_Your goal_
When you restate the data, keep every word as it is and drop the images.

_Exercise materials_
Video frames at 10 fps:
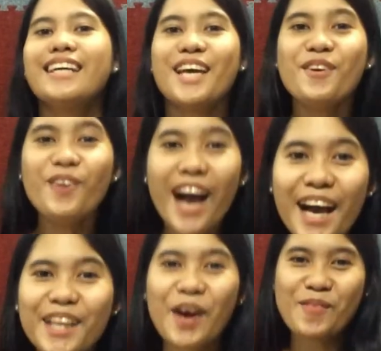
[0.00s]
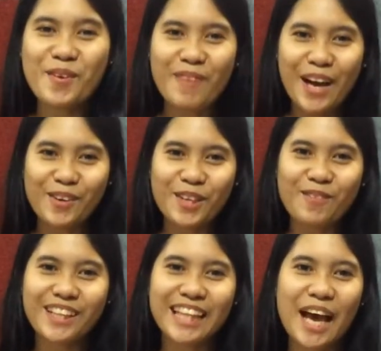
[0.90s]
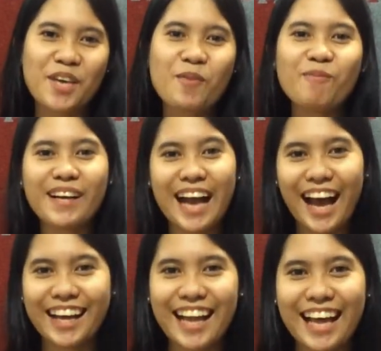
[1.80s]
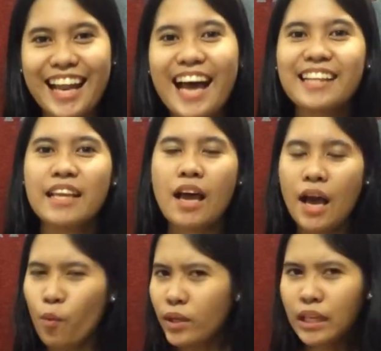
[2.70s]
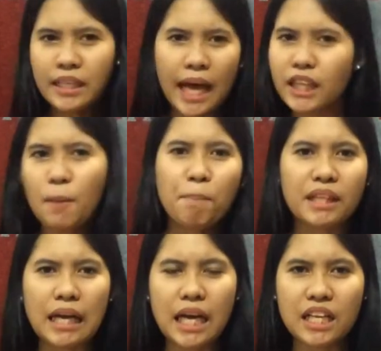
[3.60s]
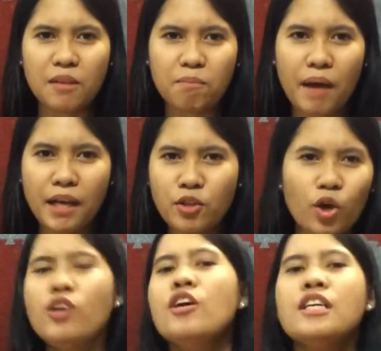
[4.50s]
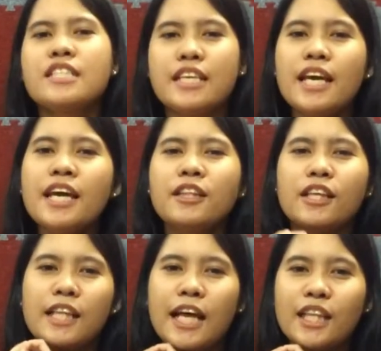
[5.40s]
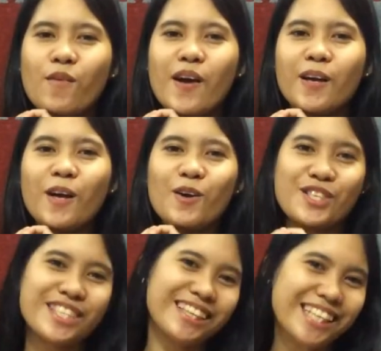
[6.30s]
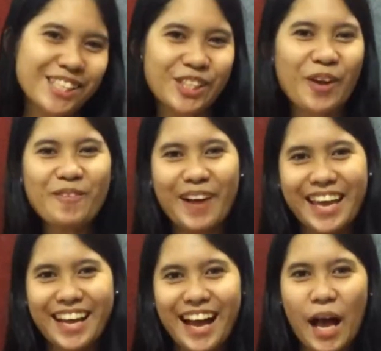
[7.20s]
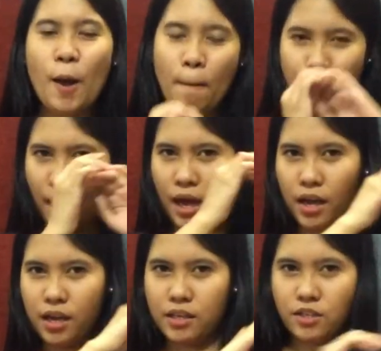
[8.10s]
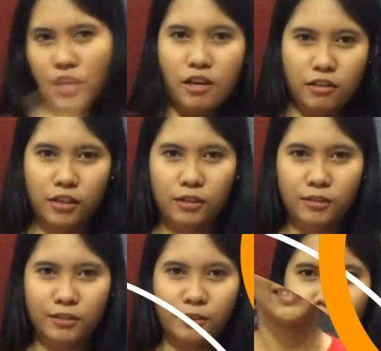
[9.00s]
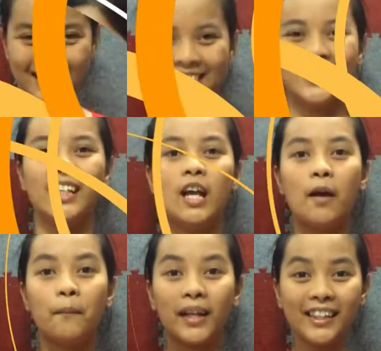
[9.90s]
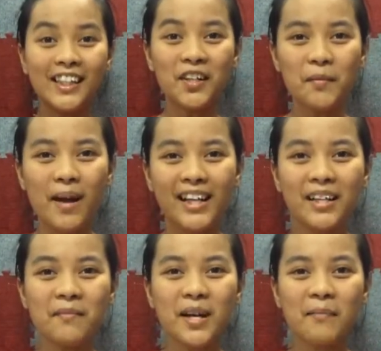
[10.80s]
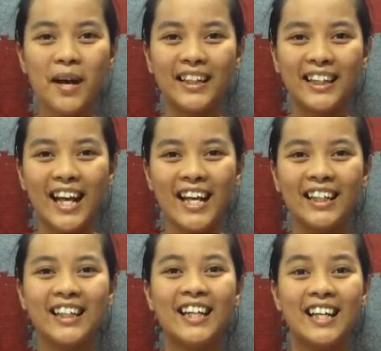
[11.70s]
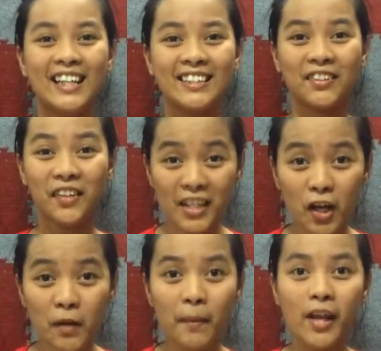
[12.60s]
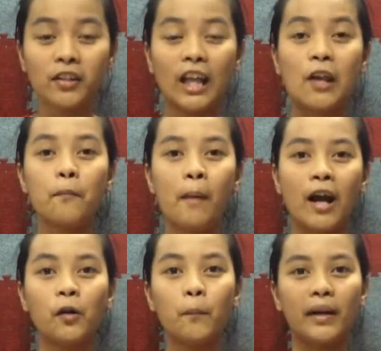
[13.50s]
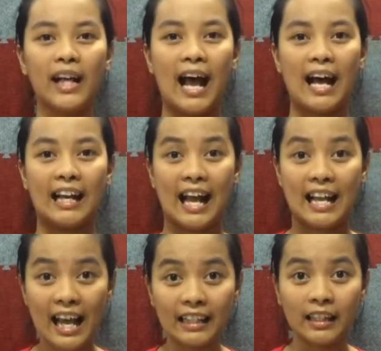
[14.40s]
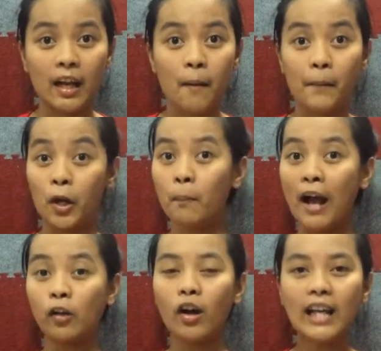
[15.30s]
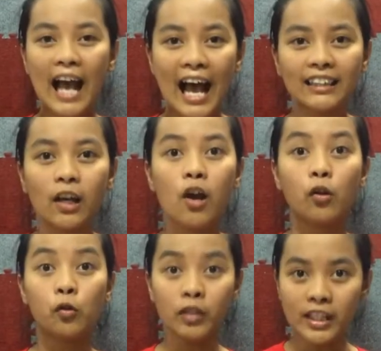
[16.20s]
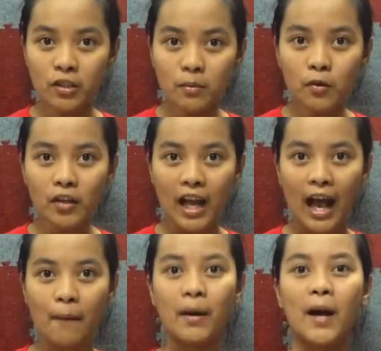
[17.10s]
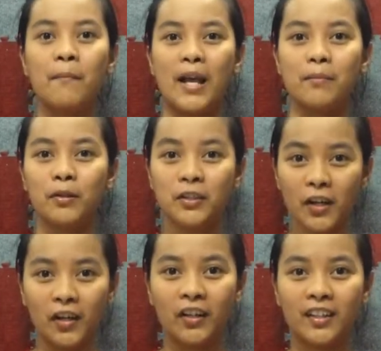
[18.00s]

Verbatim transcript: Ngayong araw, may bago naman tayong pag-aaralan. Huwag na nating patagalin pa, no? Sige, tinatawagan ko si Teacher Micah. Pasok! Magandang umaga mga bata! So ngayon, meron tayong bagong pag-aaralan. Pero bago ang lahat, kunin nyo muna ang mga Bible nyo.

_Response area_
Video frames at 10 fps:
[0.00s]
[0.90s]
[1.80s]
[2.70s]
[3.60s]
[4.50s]
[5.40s]
[6.30s]
[7.20s]
[8.10s]
[9.00s]
[9.90s]
[10.80s]
[11.70s]
[12.60s]
[13.50s]
[14.40s]
[15.30s]
[16.20s]
[17.10s]
[18.00s]

Verbatim transcript: Ngayong araw, may bago naman tayong pag-aaralan. Huwag na nating patagalin pa, no? Sige, tinatawagan ko si Teacher Micah. Pasok! Magandang umaga mga bata! So ngayon, meron tayong bagong pag-aaralan. Pero bago ang lahat, kunin nyo muna ang mga Bible nyo.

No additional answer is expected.